DATA IN THIS EXERCISE ▸
Content starts

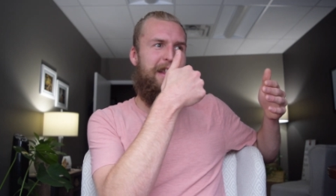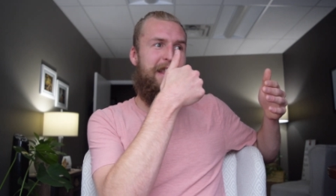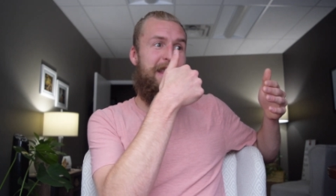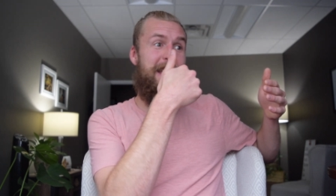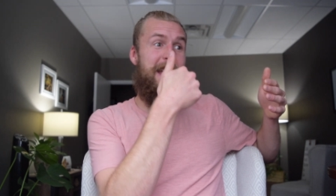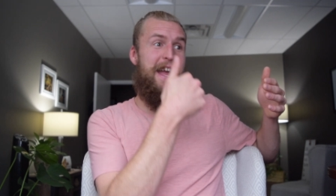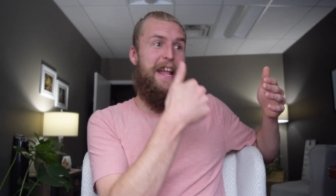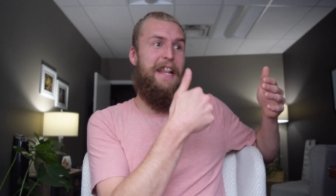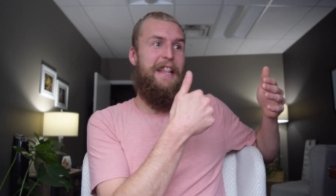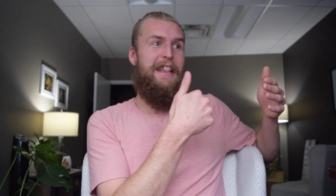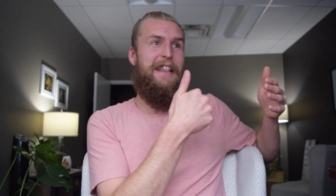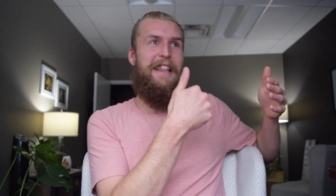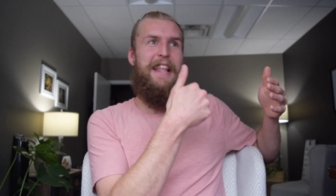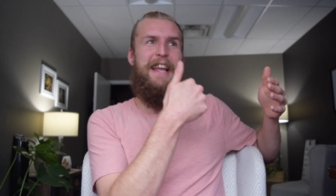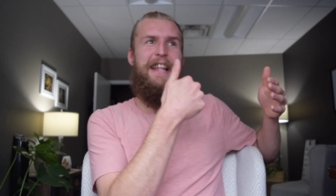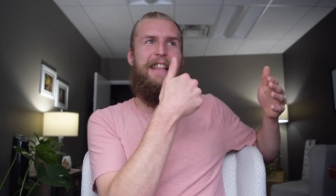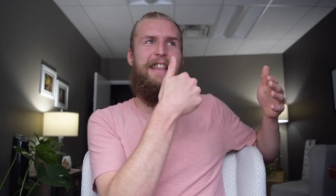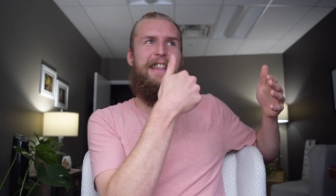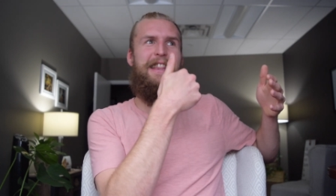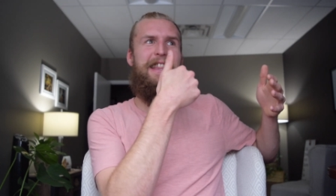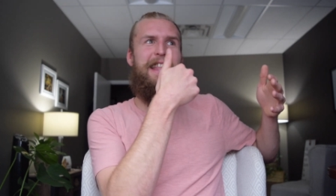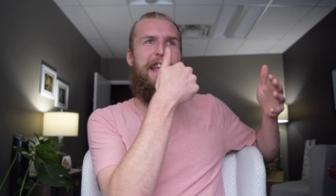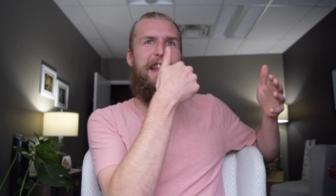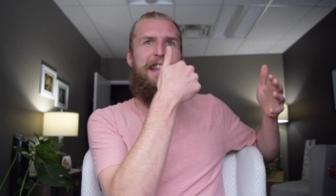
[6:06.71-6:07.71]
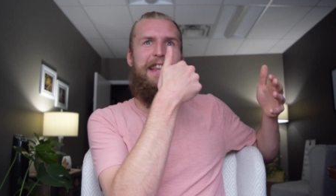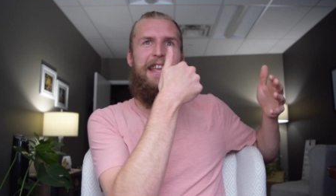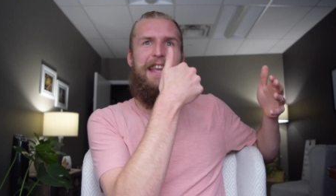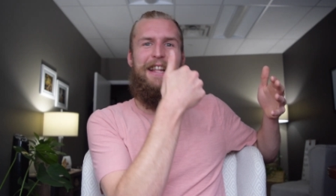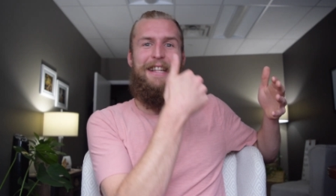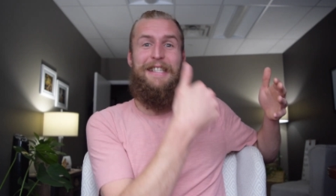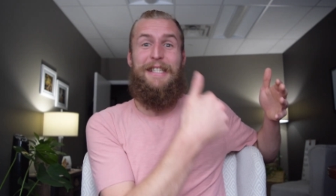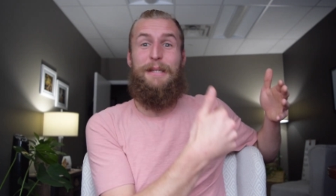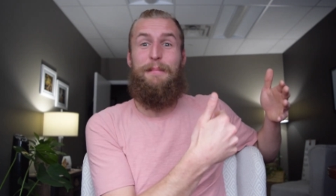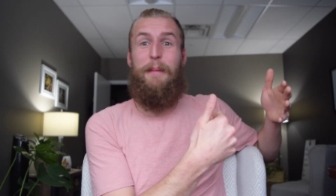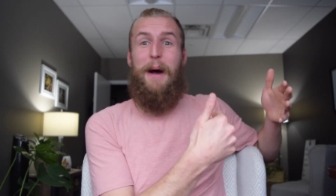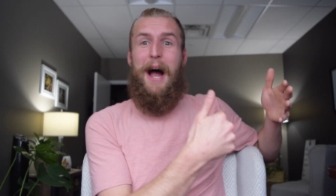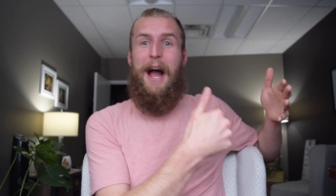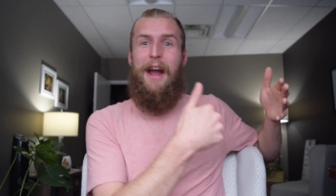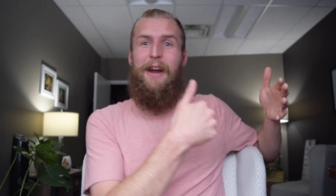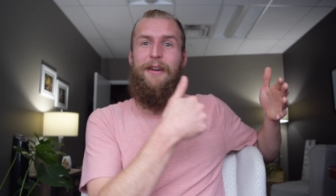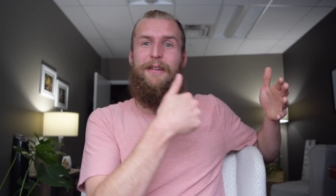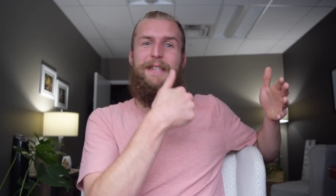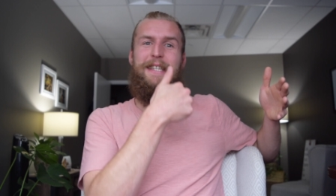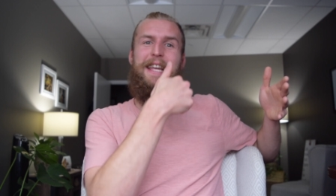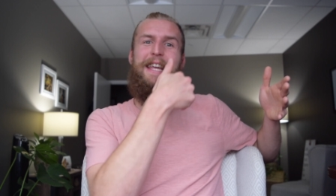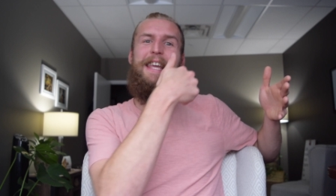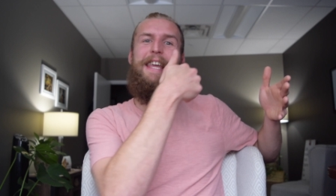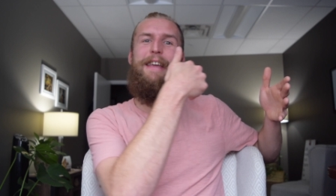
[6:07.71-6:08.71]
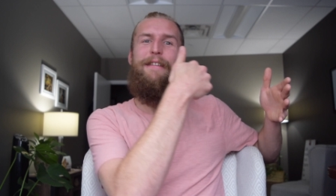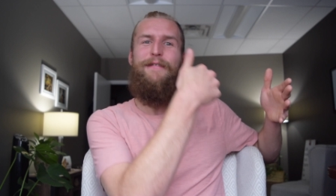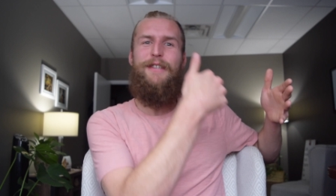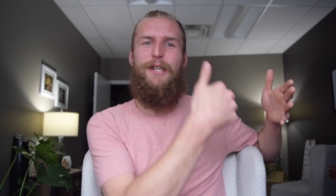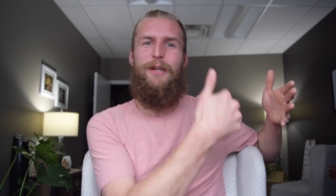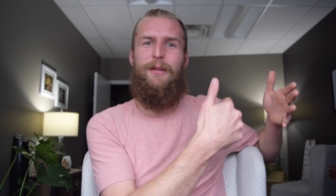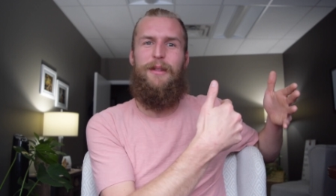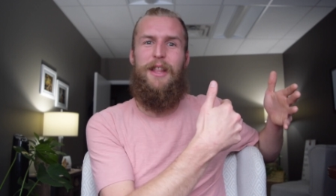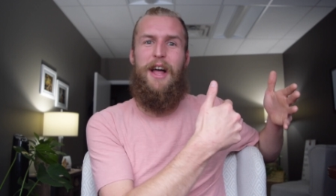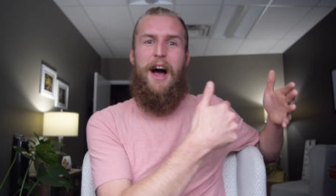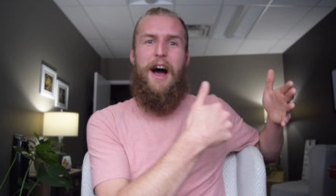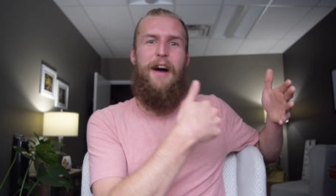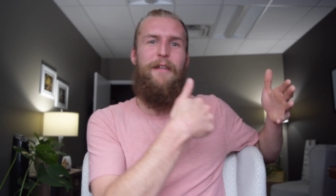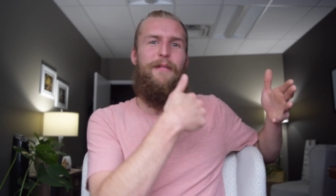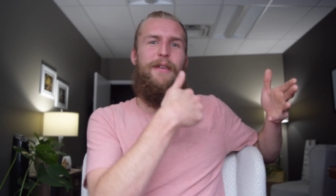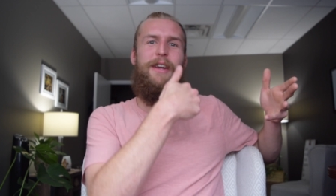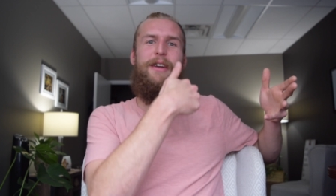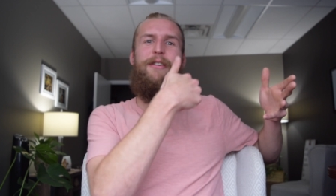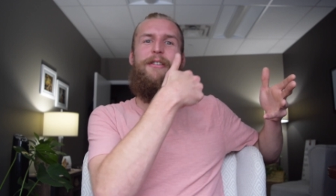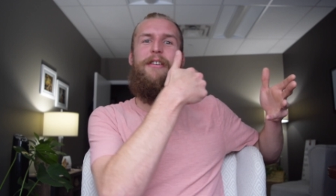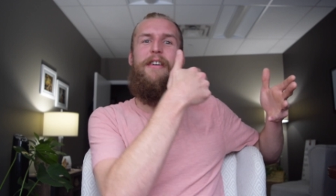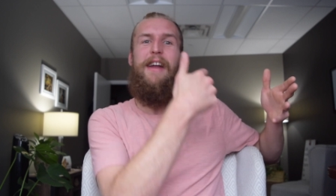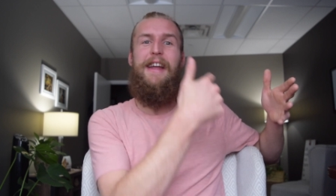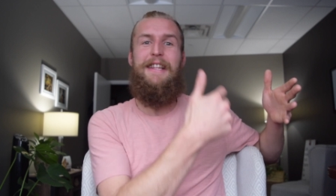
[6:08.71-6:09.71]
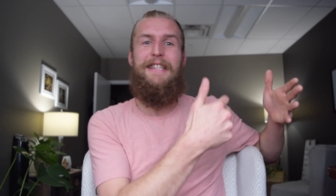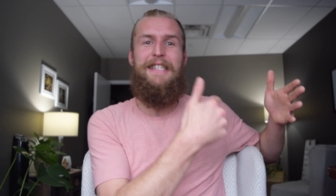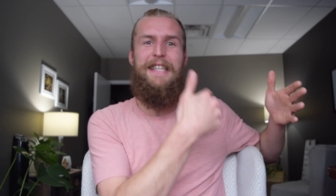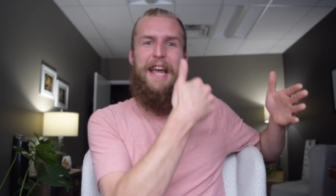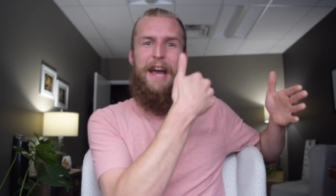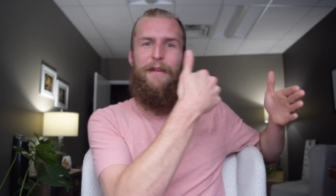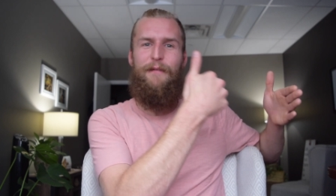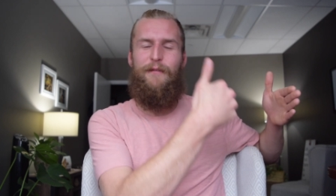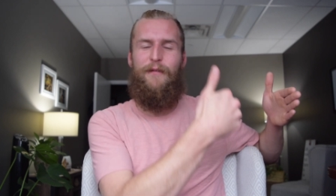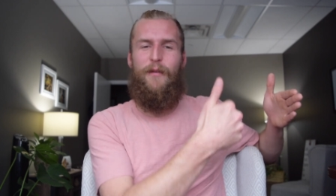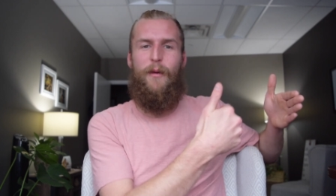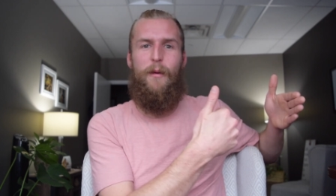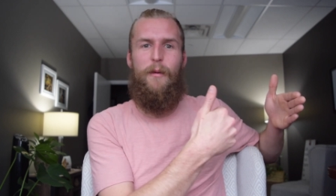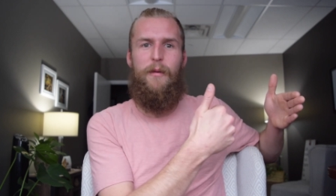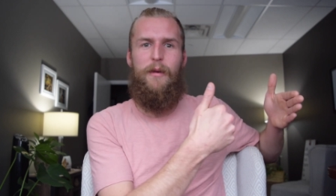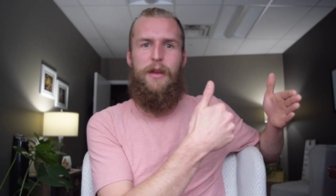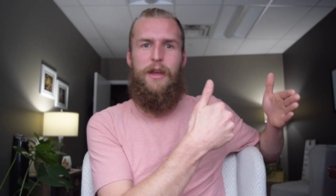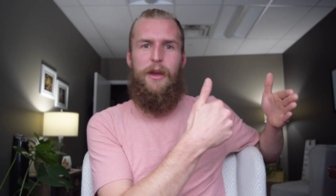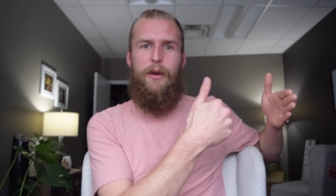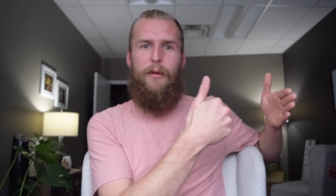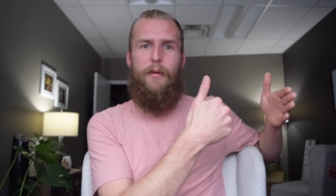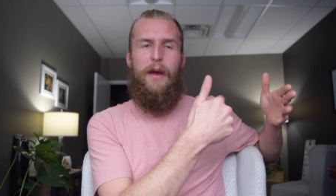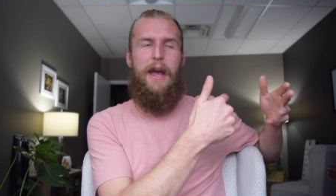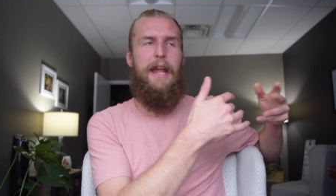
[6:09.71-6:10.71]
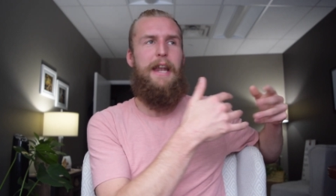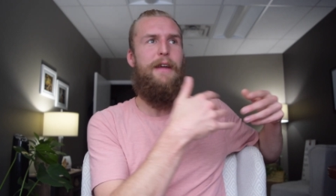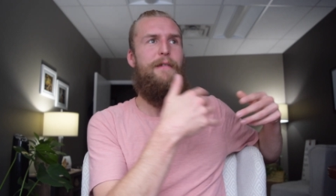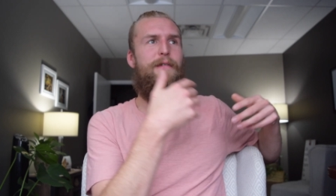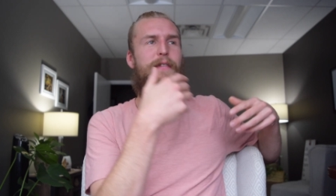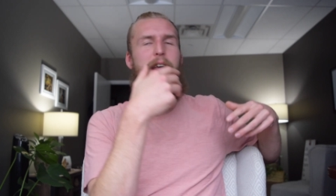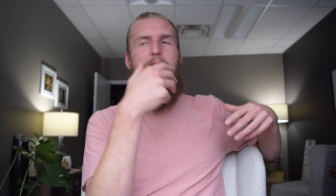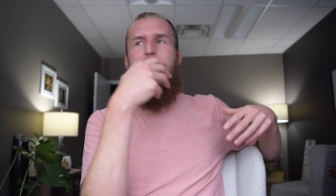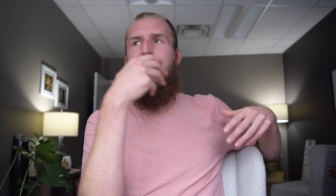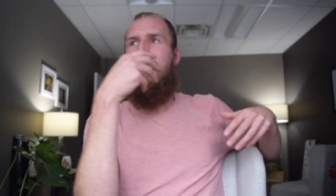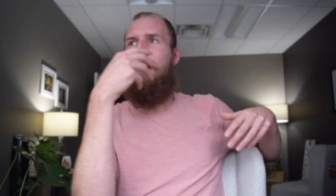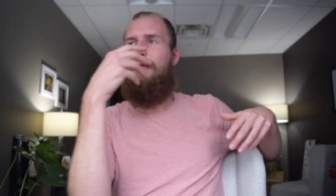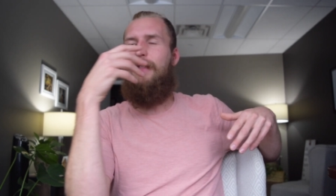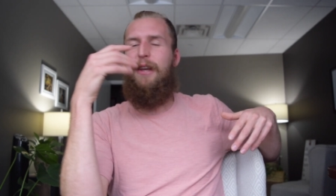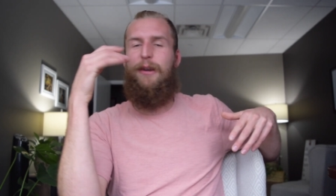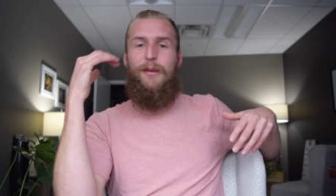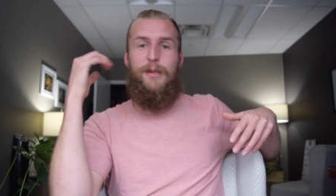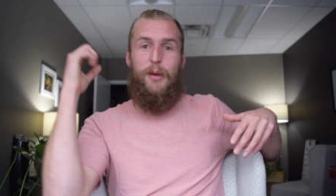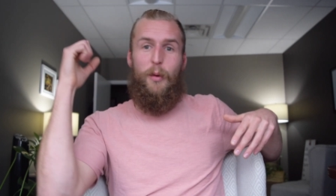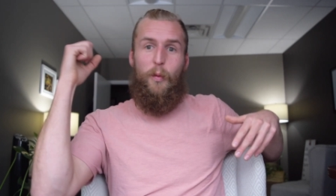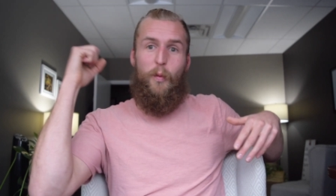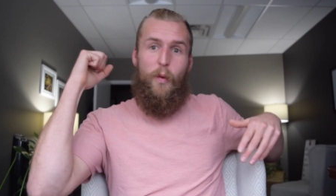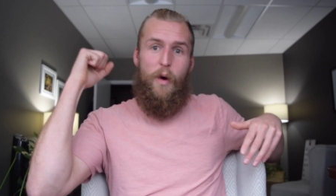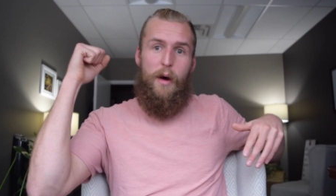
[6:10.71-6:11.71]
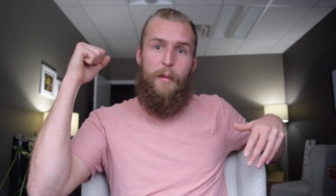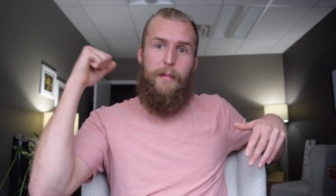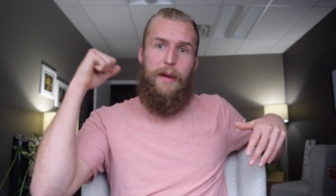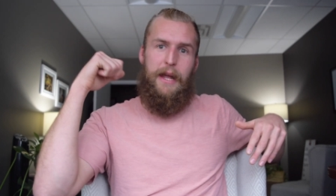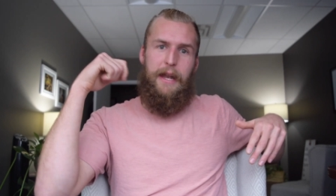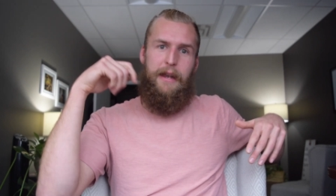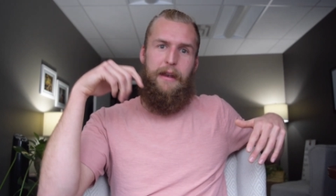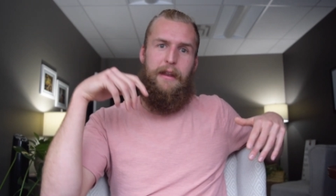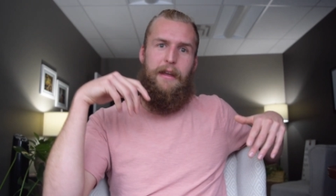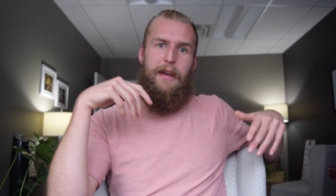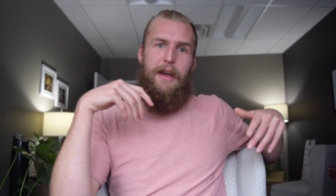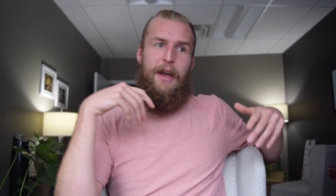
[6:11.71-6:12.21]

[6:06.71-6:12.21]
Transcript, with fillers: that that that inspires and gives you love and creates that for you. And if if there's a woman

Content ends

TASK ▸
Output, exactly and only: the line containing "[6:09.71-6:10.71]", the last line of the listing above, and every line in between. Leave the pictures out.

ANSWER AREA ▸
[6:09.71-6:10.71]
[6:10.71-6:11.71]
[6:11.71-6:12.21]

[6:06.71-6:12.21]
Transcript, with fillers: that that that inspires and gives you love and creates that for you. And if if there's a woman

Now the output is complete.